Postcard from the Most Illiterate City in America

 

A FEW YEARS AGO Fresnans were jumping onboard the new online magazine Fresno Famous. It was building traction and a lot of people thought the site was going somewhere. It had culture, the arts and sass. Then, just like its symbolic Marilyn Monroe mural getting painted over by some disgruntled so-and-so, it was gone.

Within a few more years the beautiful blue water-god on the Neighborhood Thrift Store’s agricultural mural in Fresno had been censored. While the mural still has its allure, the painting-over and censoring of the mouth of the god, who must now shut up, who must now not spill its life water like a holy vomit, is truly symbolic of Californian’s oft-times intellectually anaesthetized Central Valley.

A hundred miles south of Fresno lies Bakersfield, a city without any notable murals, where many magazines and news sites have failed. The city—my city—has few magazines, one newspaper, one large-chain bookstore, and once again, ranks No. 1 as the least literate city in America.

According to an article in Time Magazine reporting on a Central Connecticut State University (CCSU) study, Bakersfield was ranked as “the worst city in the U.S. for its overall reading culture.” The report nailed Bakersfield for its lack of bookstores, low subscription rates to magazines and scholarly journals, poor newspaper circulation, poorly-rated library system and low educational attainment rates.

Bakersfield: here weathergirls, conservative shock jocks and TV anchormen are its biggest celebrities, where used-up newscasters get recycled, lending what’s left of their hard-earned celebritydom to cheesy television commercials promoting local businesses and lawyers.

The city is part of an agricultural mecca, though what’s visible to most passing through are trash-strewn freeways, dumpy buildings, ghettos and a sign with a clip-art logo of a leaf just above the phrase, “Life as it should be.”

Bakersfield could be the gateway to the new frontier. Just up the road is the Mojave Air & Spaceport. “Imagination flies here,” its website declares. Yet the same intellectual drive to send privatized industry into space doesn’t seem to fuel the largest city in the same county. The city misses out on a potential marketing transformation, publicity, a new leadership role, even the appeal of futuristic architecture in a city more frumpy looking than a reality TV star.

Bakersfield’s Tomorrowland may never come.

Downtown Bakersfield. So retro-70s.

Downtown Bakersfield.
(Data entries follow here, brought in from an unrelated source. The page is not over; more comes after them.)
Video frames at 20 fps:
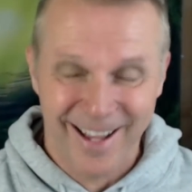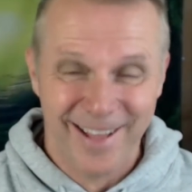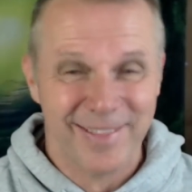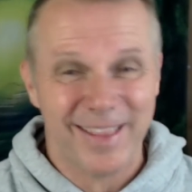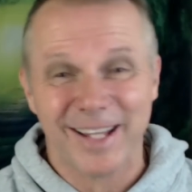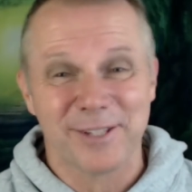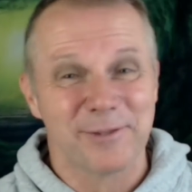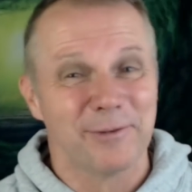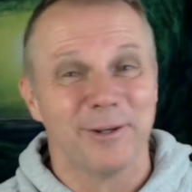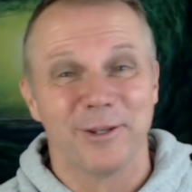
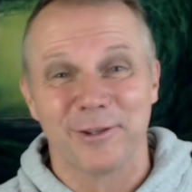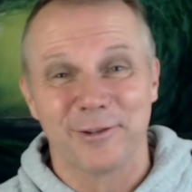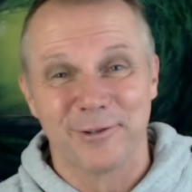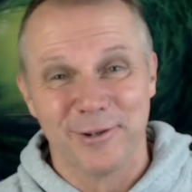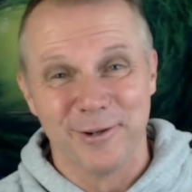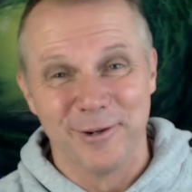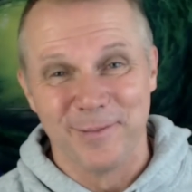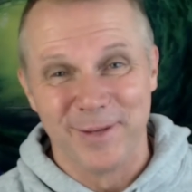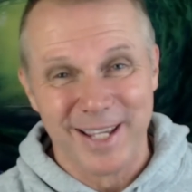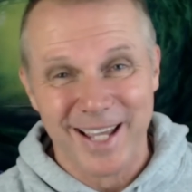That's what
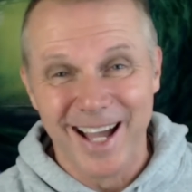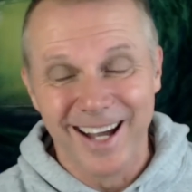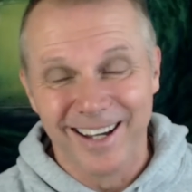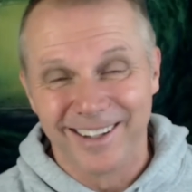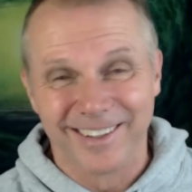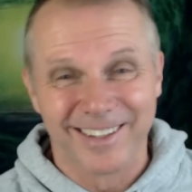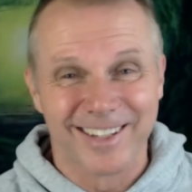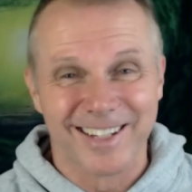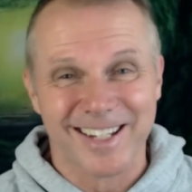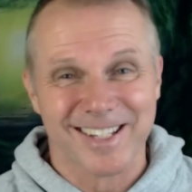threw me
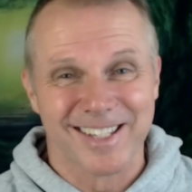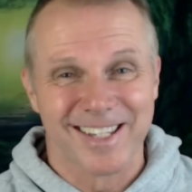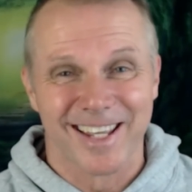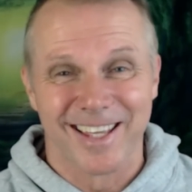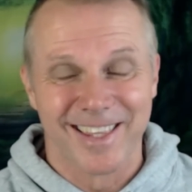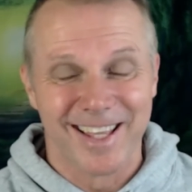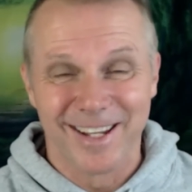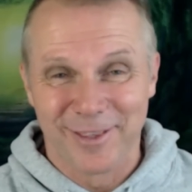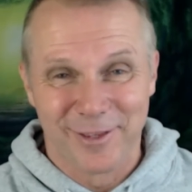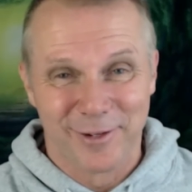out,
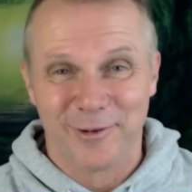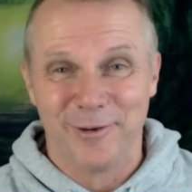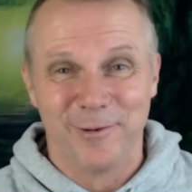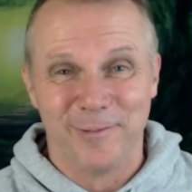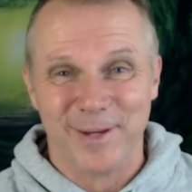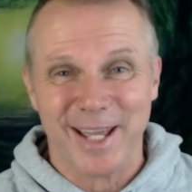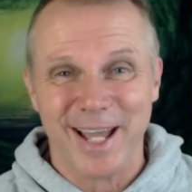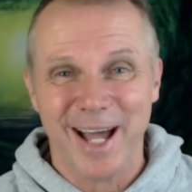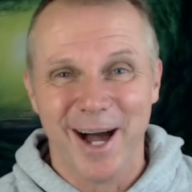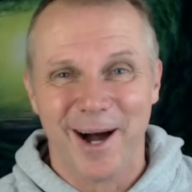Geeza. That threw
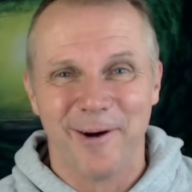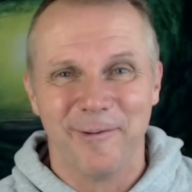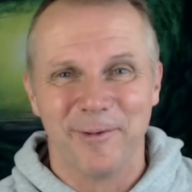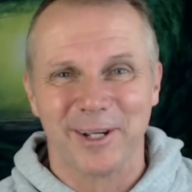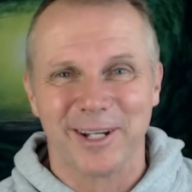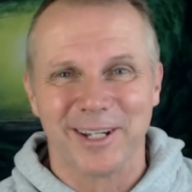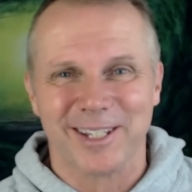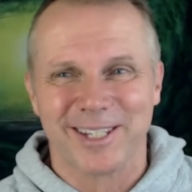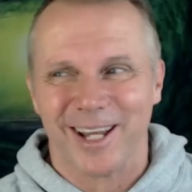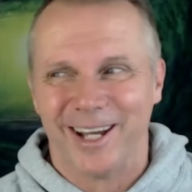me out,
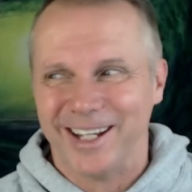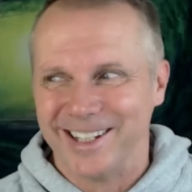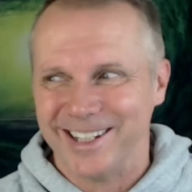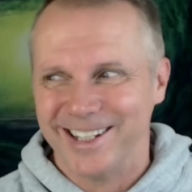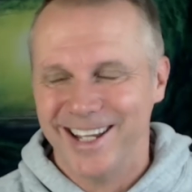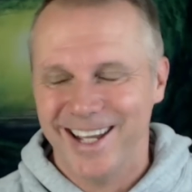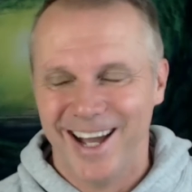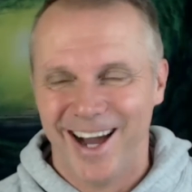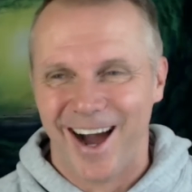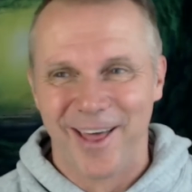because
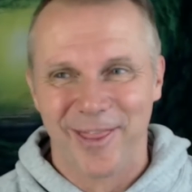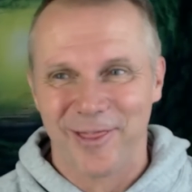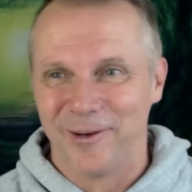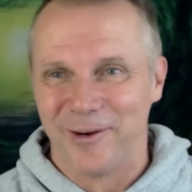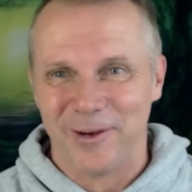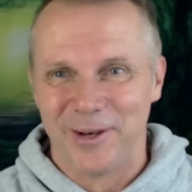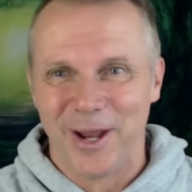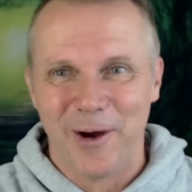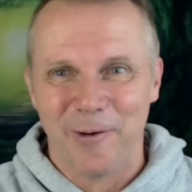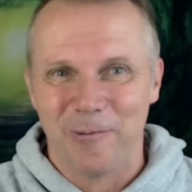I
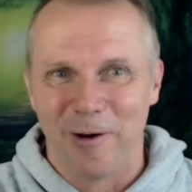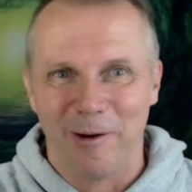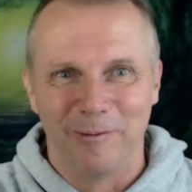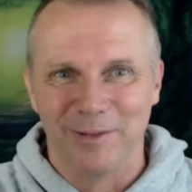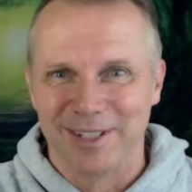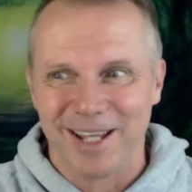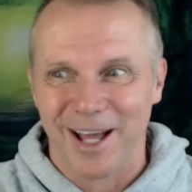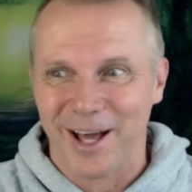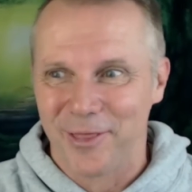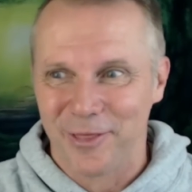thought no one
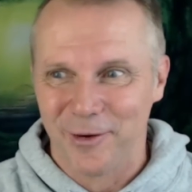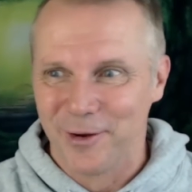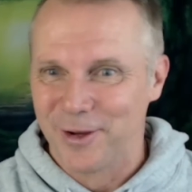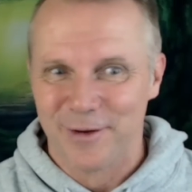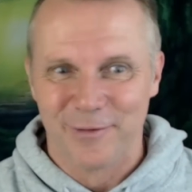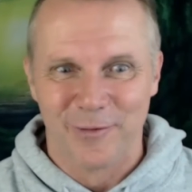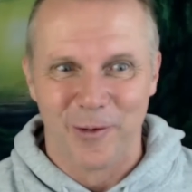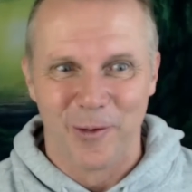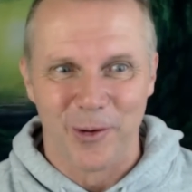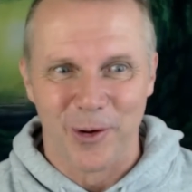was there. I thought
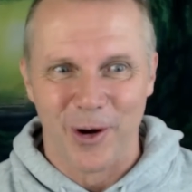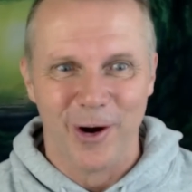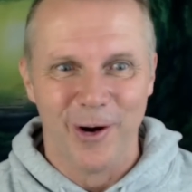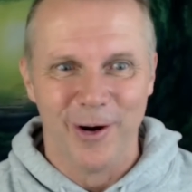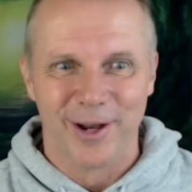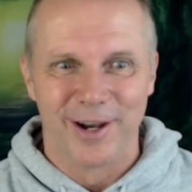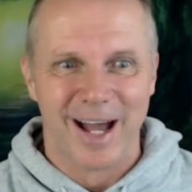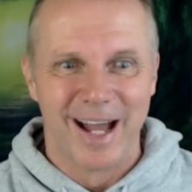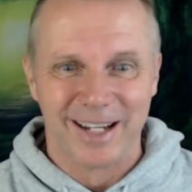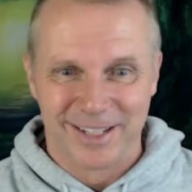you've all
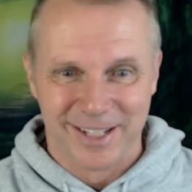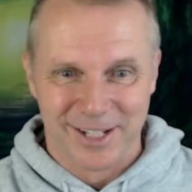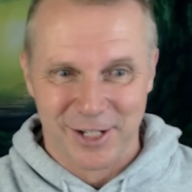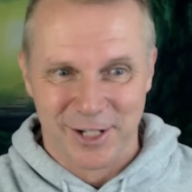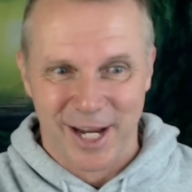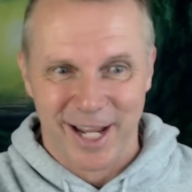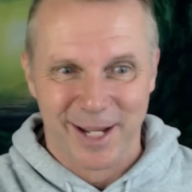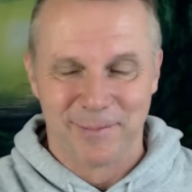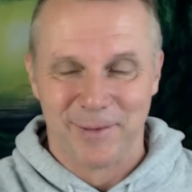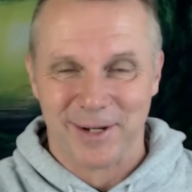gone. I had to
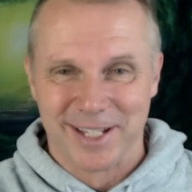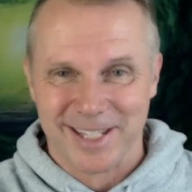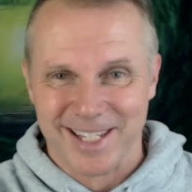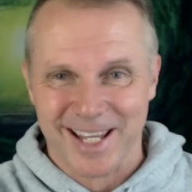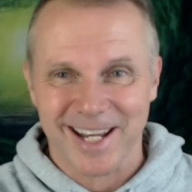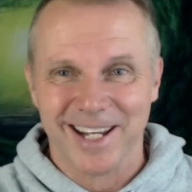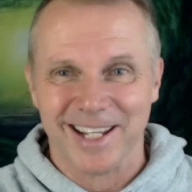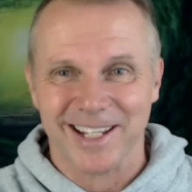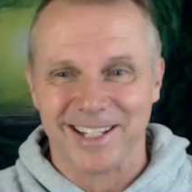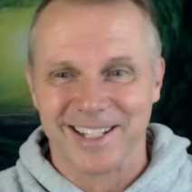check my
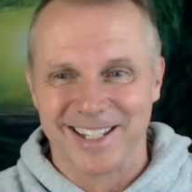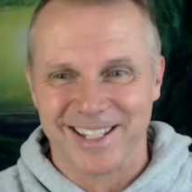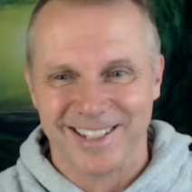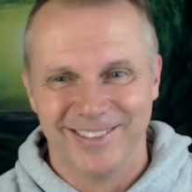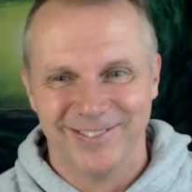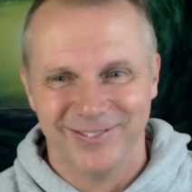settings.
So retro-70s.

In the meantime, McDonald’s and Starbucks have built the most lasting of architectural futuristic designs, stand-alone strip-mall fabrications created by fast-food empires in need of appealing to the sensibilities of the masses pleased with shoddy aesthetics in a quick-buck culture.

Since I’m in the throes of being l’enfant terrible, I should say, Bakersfield, though having its strip-mall appeal, is the equivalent of fruit rotting on the ground with its non-intellectual celebrities, boarded-up businesses, and historical buildings transformed to rubble in a cityscape of boxy structures, all bereft of splendor and detail.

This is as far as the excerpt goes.